“The people who get on in this world are the people who get up and look for the circumstances they want, and, if they can't find them, make them.”
- George Bernard Shaw

Despite economic growth and an increase in employment, many job seekers still feel a sense of frustration when looking for work. This is likely due to the fact that while hiring is on the rise in some sectors, it isn’t the case across the board. 

So, if a job seeker is feeling frustrated with the lack of jobs in a particular sector, considering a career change might just provide the window of opportunity that they're looking for.

Stagnation in a specific employment sector may be the perfect catalyst to transfer experience and skills to a new career.  Be warned however: changing careers can be a lucrative move for many, but it does take perseverance and motivation to accomplish such a shift.

Making the move

It’s not an easy feat to simply walk away from job security and a stable pay cheque – it often takes a sudden change in circumstances to kick-start a move. Before deciding to make the change, individuals should assess their interests, skills and values. Take a look at past volunteer work, successful roles, projects and jobs that involved preferred skills and activities. Is there anything that could translate to a new career path?

It is important to take note of one’s transferrable skills; such skills can prove to be a huge asset when applying for jobs in a completely different sector.  Make a list of any strengths, weaknesses, key skills, interests and goals. 

Some people may find that getting into a different industry makes sense while others may opt for the self-employment route in the industry in which they are most comfortable.

Job seekers should brainstorm ideas for career alternatives by discussing their core skills and values with family, friends and by reaching out to career counsellors, recruiters, and networking contacts.  Online resources, employment agencies, and career libraries are all excellent sources of information and can help put real shape on what are often half-formed ideas.

Appeal to potential employers

Simply put, the curriculum vitae, or CV, is a job seeker’s gateway to the interview.  One of its primary functions is to provide a succinct record of past experiences, training and skills.  Therefore, it is absolutely essential to understand how to prepare a good CV, especially when a career change is in order. 

The key to an effective CV is to make the explanations clear and concise.  Care should be taken to create effective impact statements that highlight achievements and skills while providing enough detail to support the claims being made.

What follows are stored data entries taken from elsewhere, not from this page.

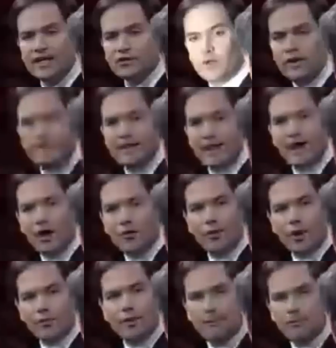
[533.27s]
is we need to help
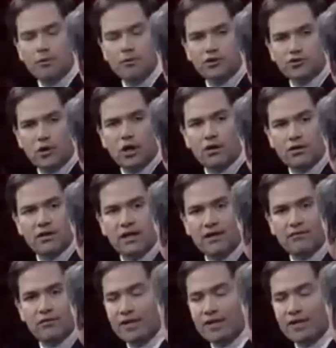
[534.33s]
our people be stronger than ever.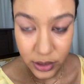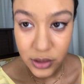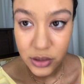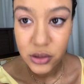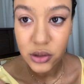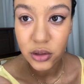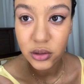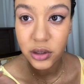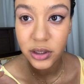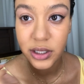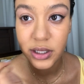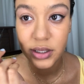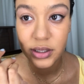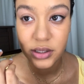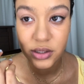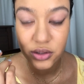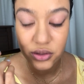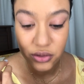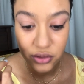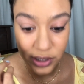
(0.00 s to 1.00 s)
So looking
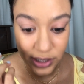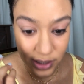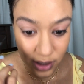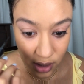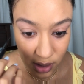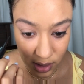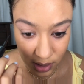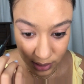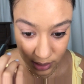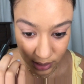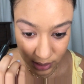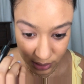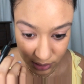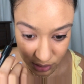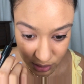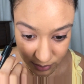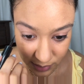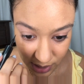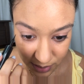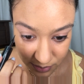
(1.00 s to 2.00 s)
straight on
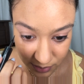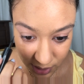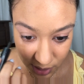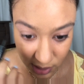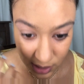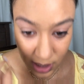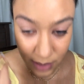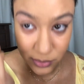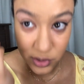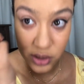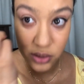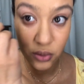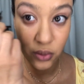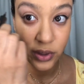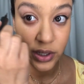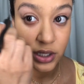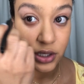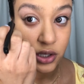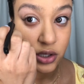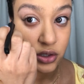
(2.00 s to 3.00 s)
into my mirror, I'm just
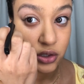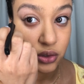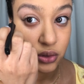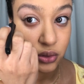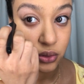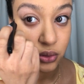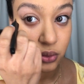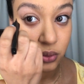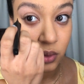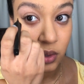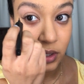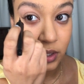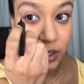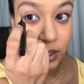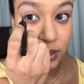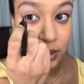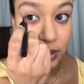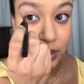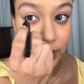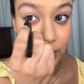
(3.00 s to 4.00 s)
going to
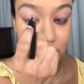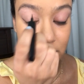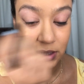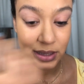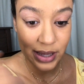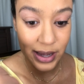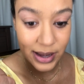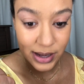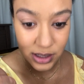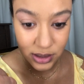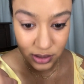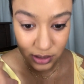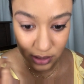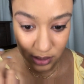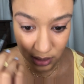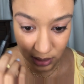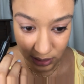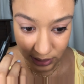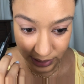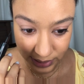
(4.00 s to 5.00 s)
connect that to the
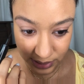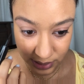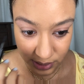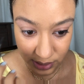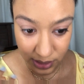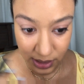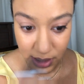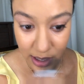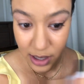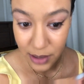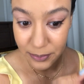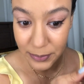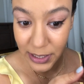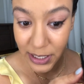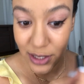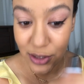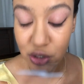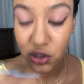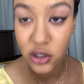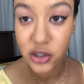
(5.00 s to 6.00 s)
lid,
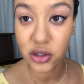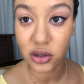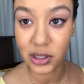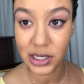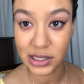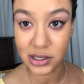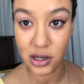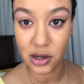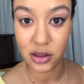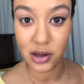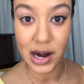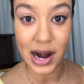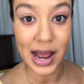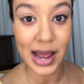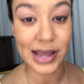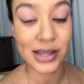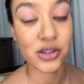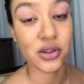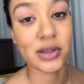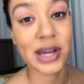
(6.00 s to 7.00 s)
making sure to look at the other
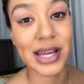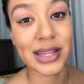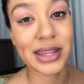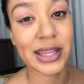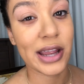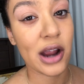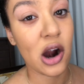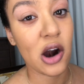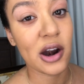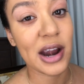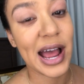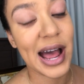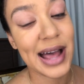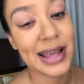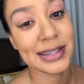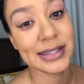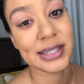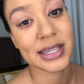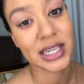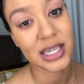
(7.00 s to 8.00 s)
eye so that they are
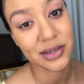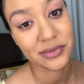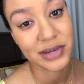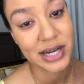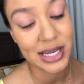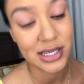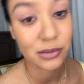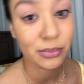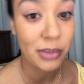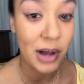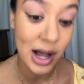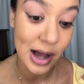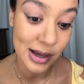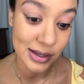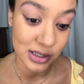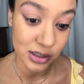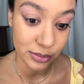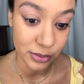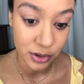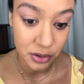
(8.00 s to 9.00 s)
as even as
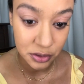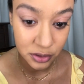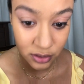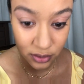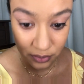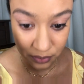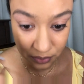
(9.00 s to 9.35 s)
possible.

Getting this right is a balancing act, but a good recruitment agency can help prepare a CV that teases out exactly the right amount of information.  

Many job seekers forget that the CV is a dynamic document that can be tailored to a specific industry or sector.  In the quest for employment therefore it should be filled with industry-specific words and phrases.  When considering a career change, one should be selective in the information he or she includes on the CV.  Think about what a potential employer will be interested in and highlight these skills and experiences.

Develop new skills and capitalise on the transferable ones

A change in career can be drastic or subtle. This is why developing new skills, or at the very least selling pre-existing skills, is an essential part of making the switch. 

Many industries have vacancies for individuals with transferrable skills, while other sectors have plenty of openings at the entry level. Job seekers with the motivation to seek out new applications for their existing skills or identify areas of possible development have the extra edge.

Meeting with a recruiter is a great way to determine what skills might be needed to gain entrance into a new sector.  A job recruiter will likely be able to suggest additional education, training and other certification classes that one might consider.

Recruiters are also the ideal people to assist in revising the CV to highlight how the experiences in one industry make the job seeker qualified for a position in another.